Through the development of our LEPS vaccine, we demonstrated that physical co-localization of the pneumococcal capusular polysacccharides (CPS) within a protein-decorated liposome, we are able to generate an glycoconjugate-like immune response without requring conjugation to a carrier protein. In our studies to date, we have demonstrated protection against 24 serotypes of S. pneumoniae via CPS. Furthermore, vaccination with our highly conserved pneumococcal protein has demonstrated immunogenicity against >70 serotypes through an opsonophagocytosis activity (OPA) assay. We subsequently provide glycoconjugate-like efficacy against the broadest array of serotypes available relative to current commercial pneumococcal conjugate vaccines (i.e., Prevnar 13®), Merck’s V114 vaccine currently in phase III clinical trials (a 15-valent vaccine) and even Pfizer’s 20-valent vaccine that is currently in development.
Abcombi has been recently awarded a Phase II SBIR to provided funding over the next three years to complete the CMC and toxicity studies to bring out technology to IND-readiness.
Main research publications:
1. Li Y, Hill A, Beitelshees M, Shao S, Lovell JF, Davidson BA, Knight PR, Hakansson AP, Pfeifer BA, Jones CH. Directed vaccination against pneumococcal disease. Proceedings of the National Academy of Sciences. 2016;113(25):6898-903.

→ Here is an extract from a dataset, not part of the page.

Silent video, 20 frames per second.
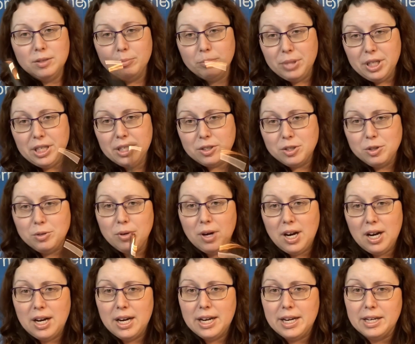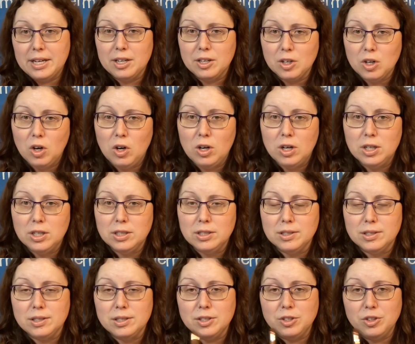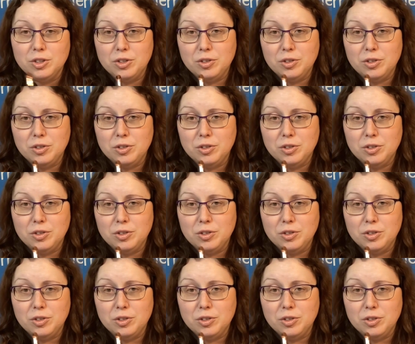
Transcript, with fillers: being too high can cause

2. Jones CH, Zhang G, Nayerhoda R, Beitelshees M, Hill A, Rostami P, Li Y, Davidson BA, Knight P, Pfeifer BA. Comprehensive vaccine design for commensal disease progression. Science Advances. 2017;3(10). doi: 10.1126/sciadv.1701797.
3. Hill AB, Beitelshees M, Nayerhoda R, Pfeifer BA, Jones CH. Engineering a next-generation glycoconjugate-like Streptococcus pneumoniae Vaccine. ACS Infectious Diseases. 2018. doi: 10.1021/acsinfecdis.8b00100.